__Data records__
-- Opening Marker --
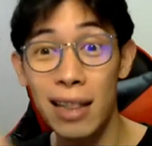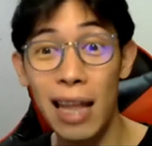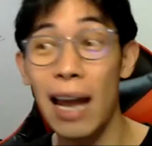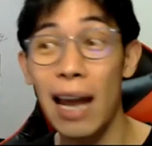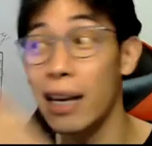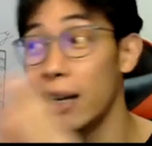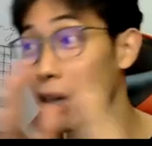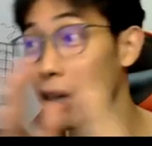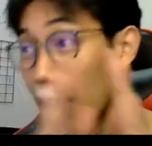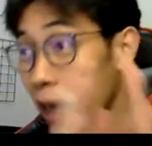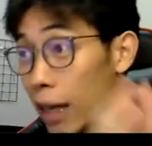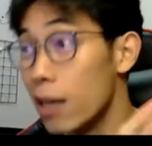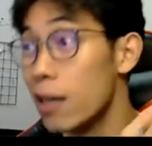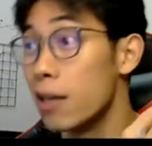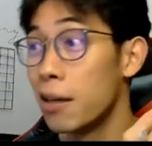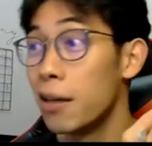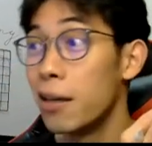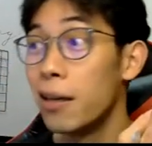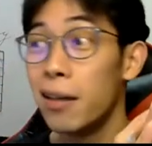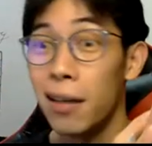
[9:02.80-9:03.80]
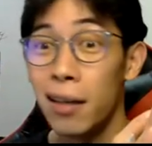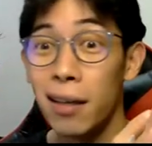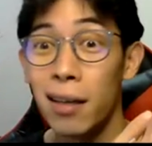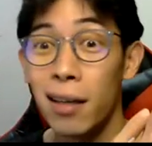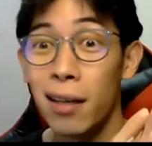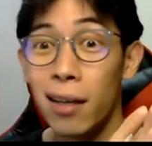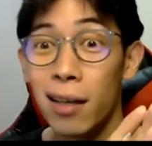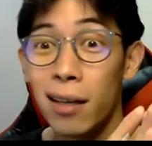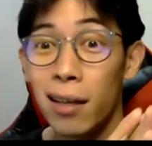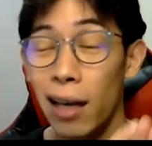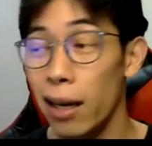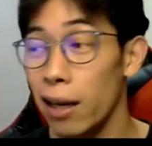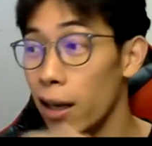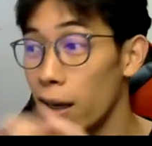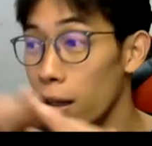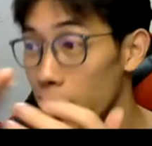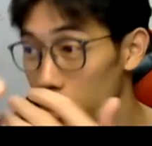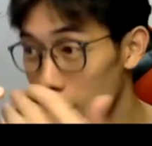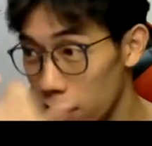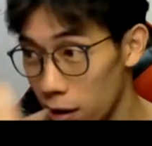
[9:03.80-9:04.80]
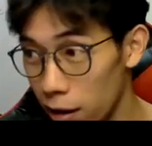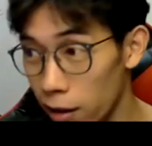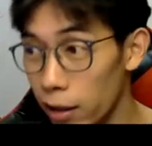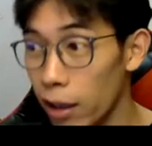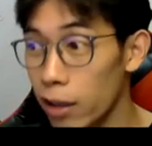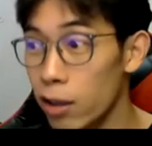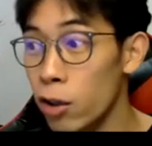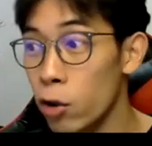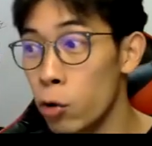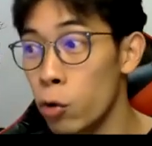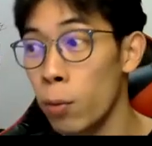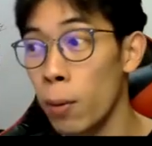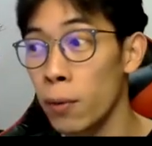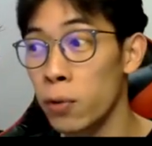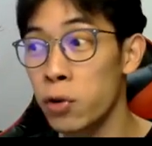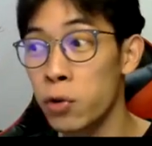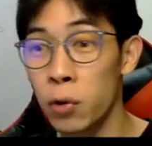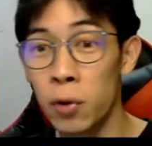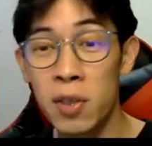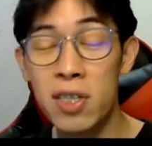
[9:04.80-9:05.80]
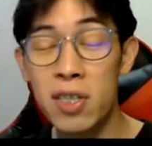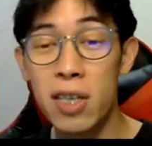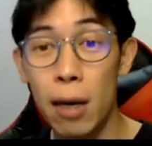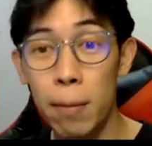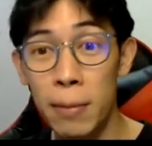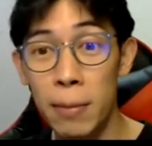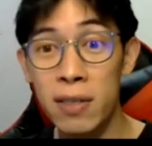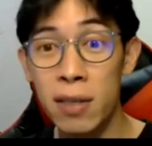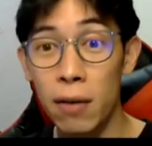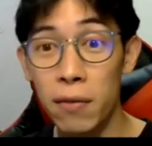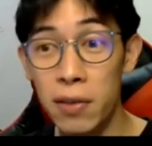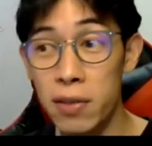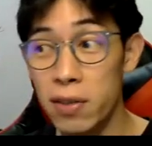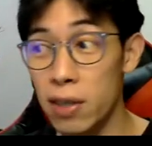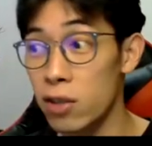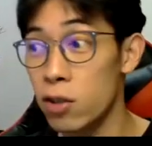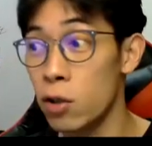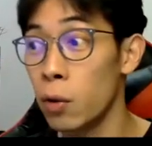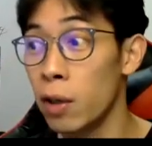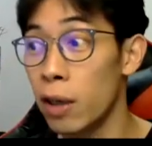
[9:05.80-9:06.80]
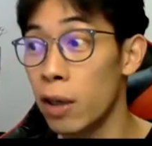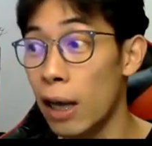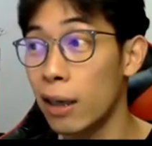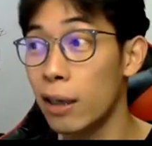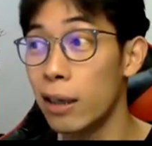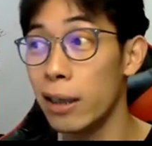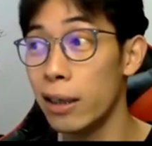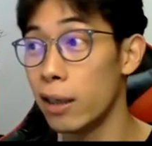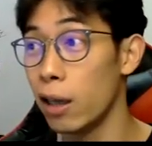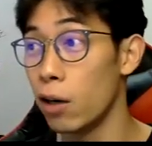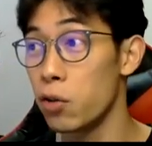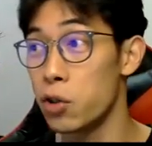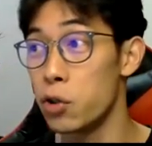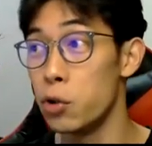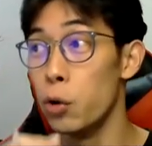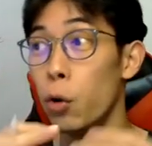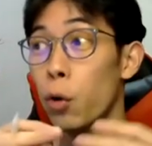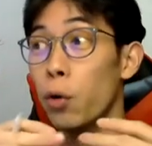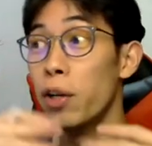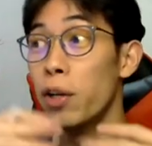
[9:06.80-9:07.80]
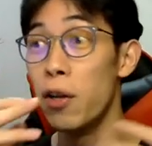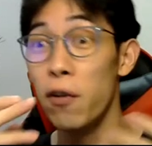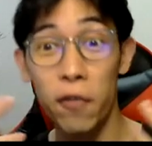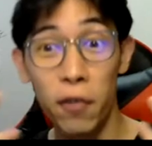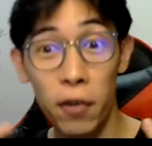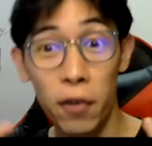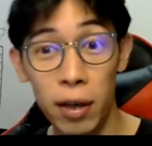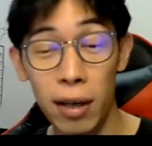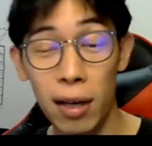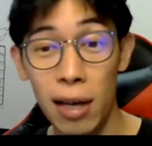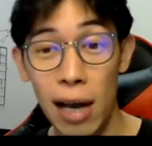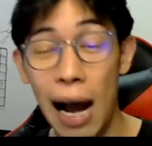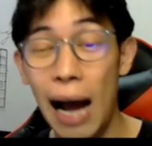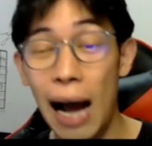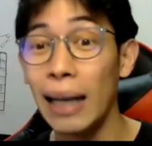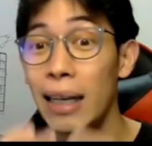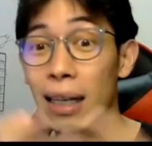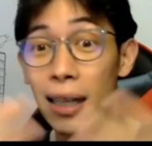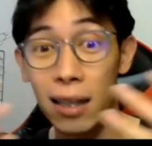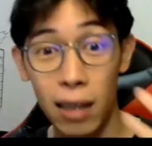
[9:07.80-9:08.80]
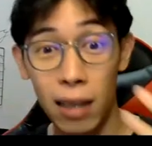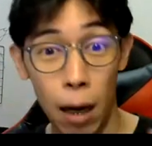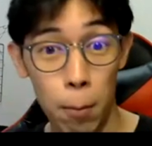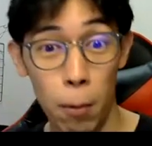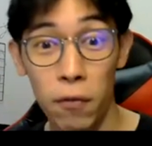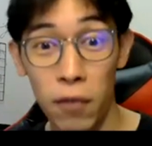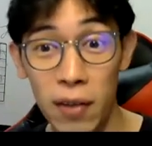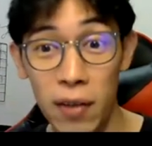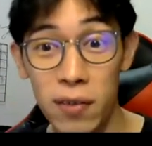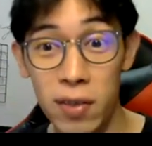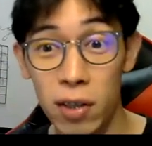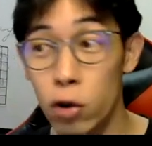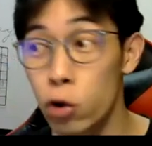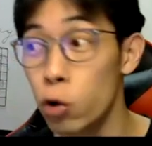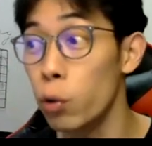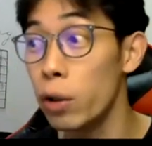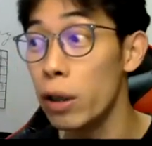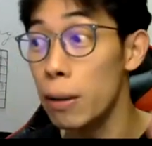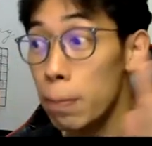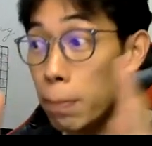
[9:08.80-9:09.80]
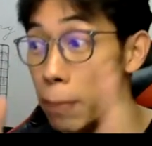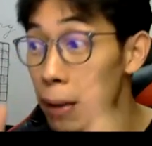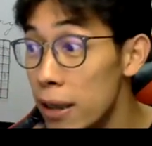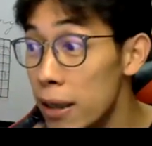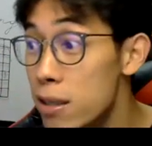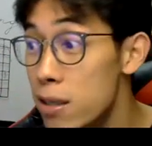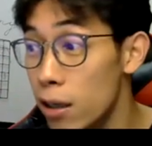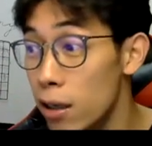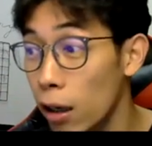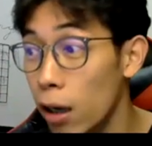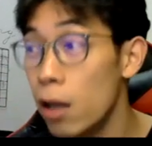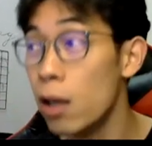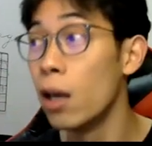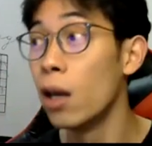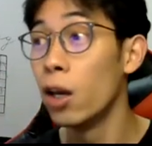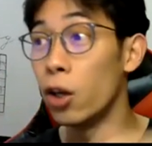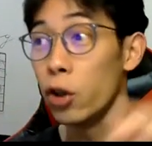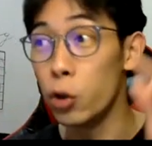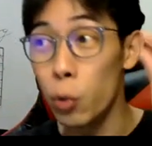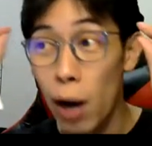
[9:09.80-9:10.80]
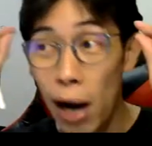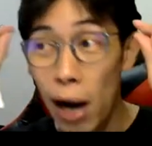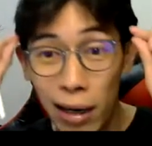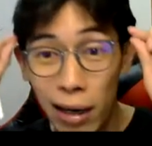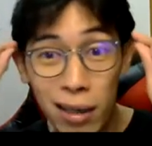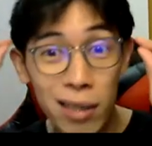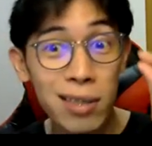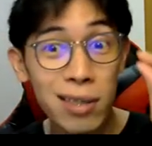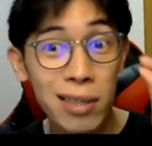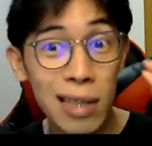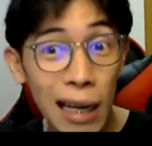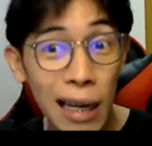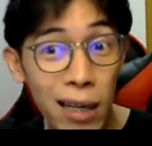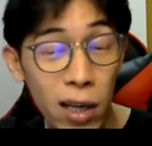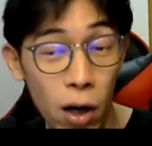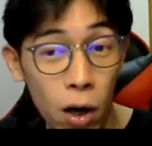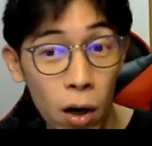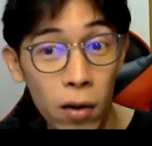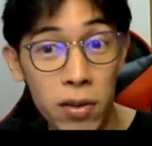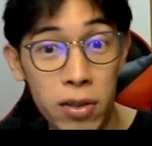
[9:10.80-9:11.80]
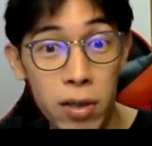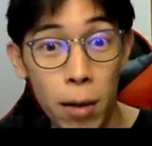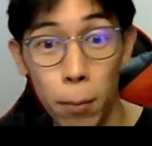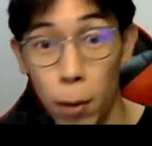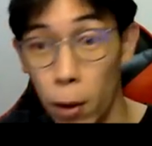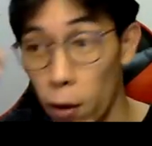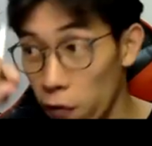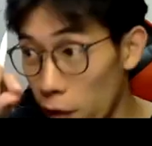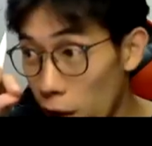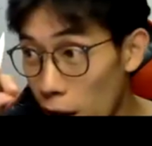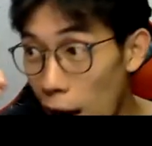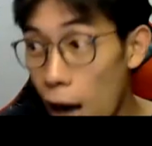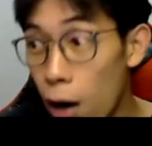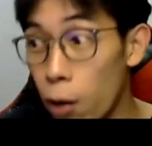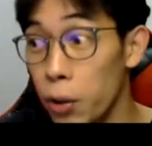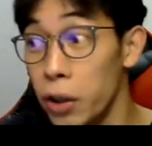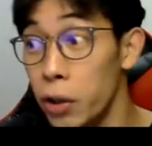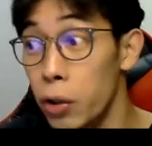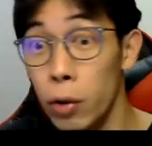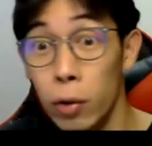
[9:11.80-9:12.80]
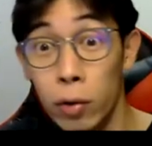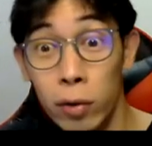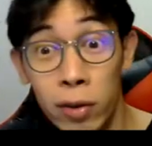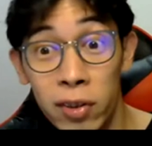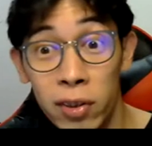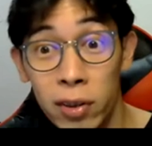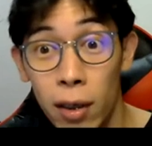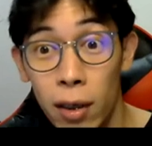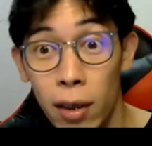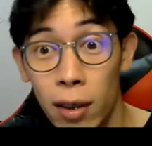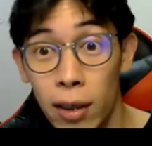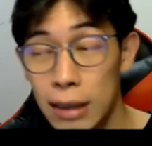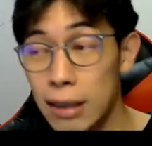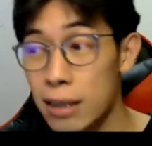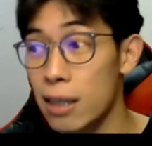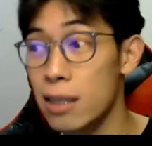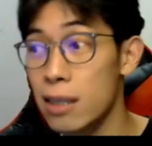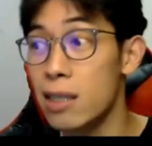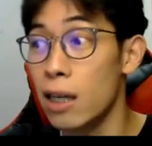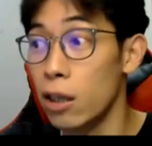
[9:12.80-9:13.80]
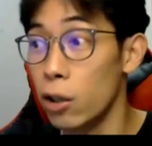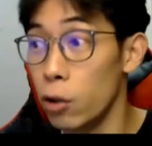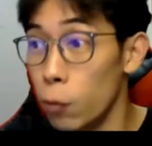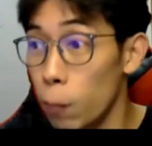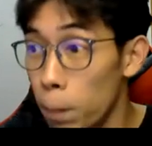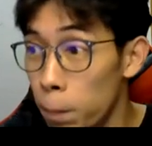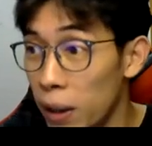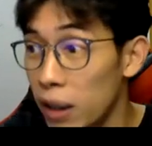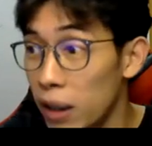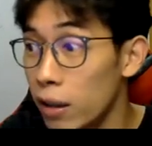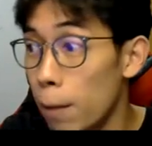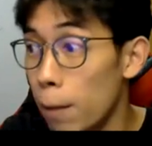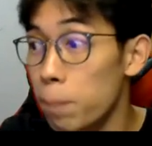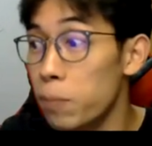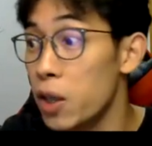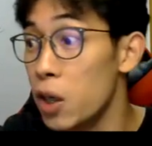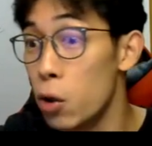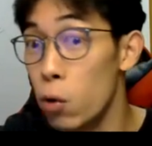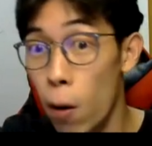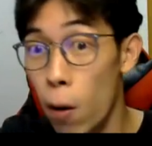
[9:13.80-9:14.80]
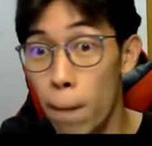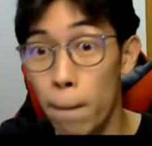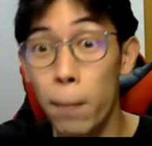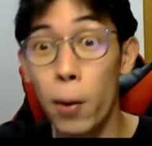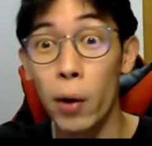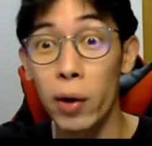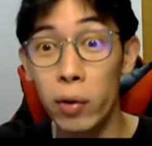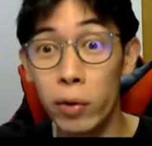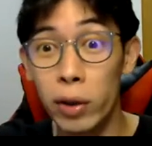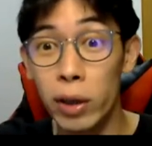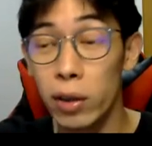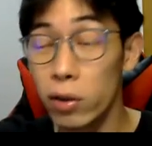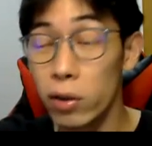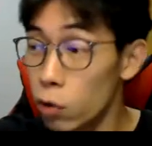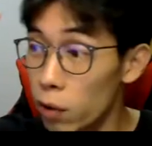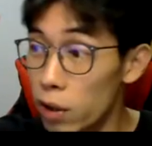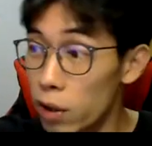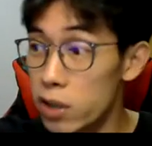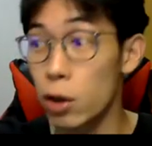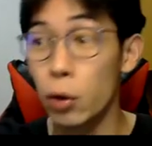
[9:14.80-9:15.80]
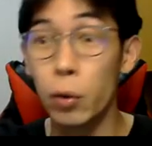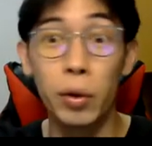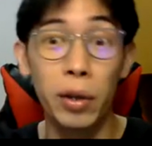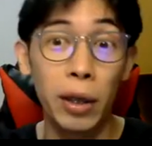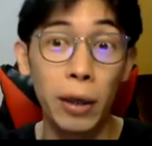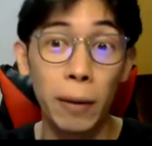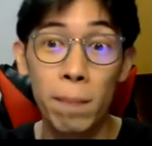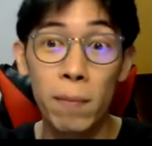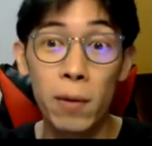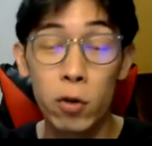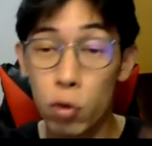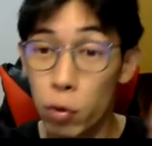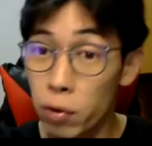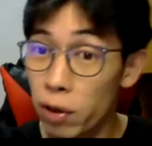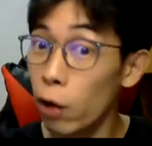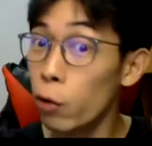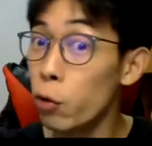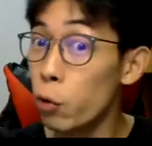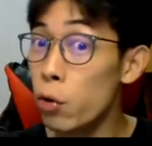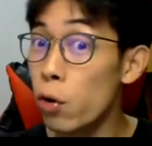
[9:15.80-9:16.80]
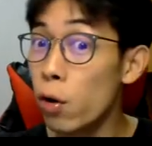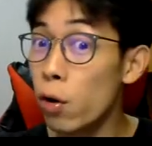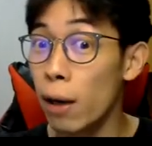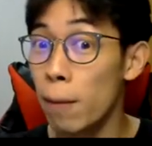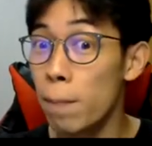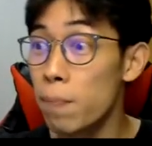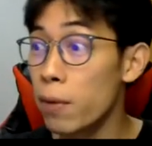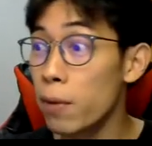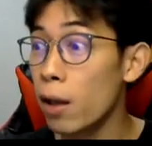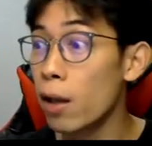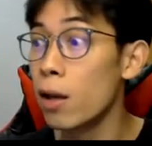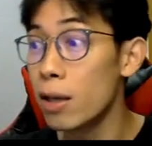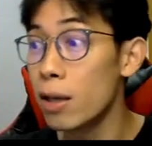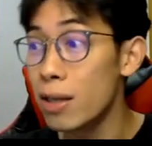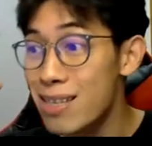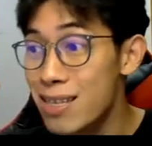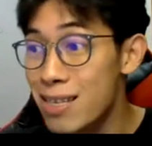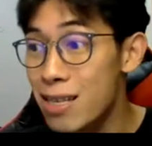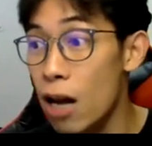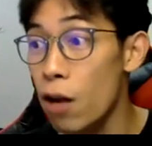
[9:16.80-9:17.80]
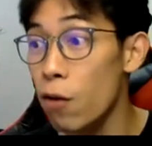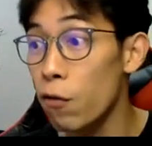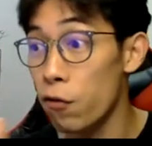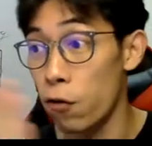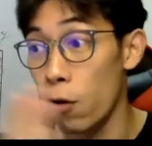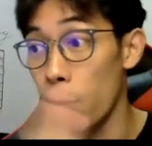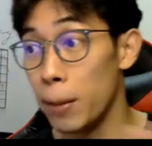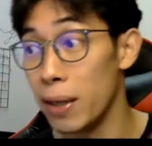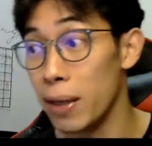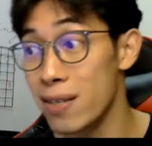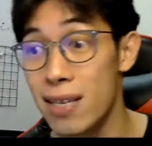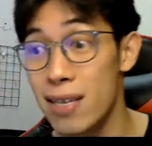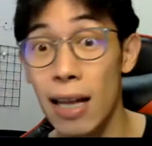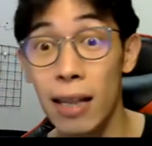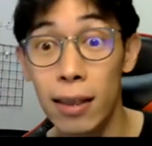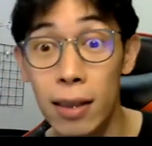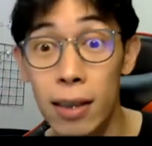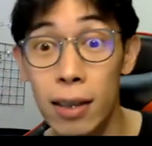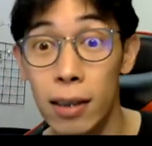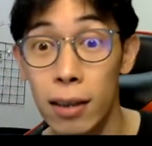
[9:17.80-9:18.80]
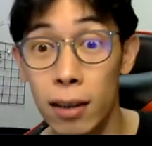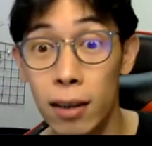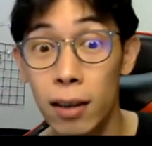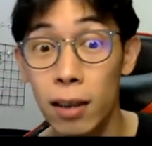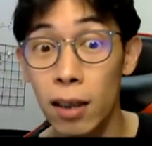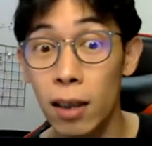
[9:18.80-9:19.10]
10-8. And then another group of students get me 7-6. So luckily, there is no different other type of answer. So it means you understand the concept of how it goes. It's just that you pick up the wrong point only. So it's a good thing. So now you know, start from the center.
-- Closing Marker --
__What needs to be done__
If an entry holds a picture, skip the picture and print the rest of the data exactly.

__Answer__
[9:02.80-9:03.80]
[9:03.80-9:04.80]
[9:04.80-9:05.80]
[9:05.80-9:06.80]
[9:06.80-9:07.80]
[9:07.80-9:08.80]
[9:08.80-9:09.80]
[9:09.80-9:10.80]
[9:10.80-9:11.80]
[9:11.80-9:12.80]
[9:12.80-9:13.80]
[9:13.80-9:14.80]
[9:14.80-9:15.80]
[9:15.80-9:16.80]
[9:16.80-9:17.80]
[9:17.80-9:18.80]
[9:18.80-9:19.10]
10-8. And then another group of students get me 7-6. So luckily, there is no different other type of answer. So it means you understand the concept of how it goes. It's just that you pick up the wrong point only. So it's a good thing. So now you know, start from the center.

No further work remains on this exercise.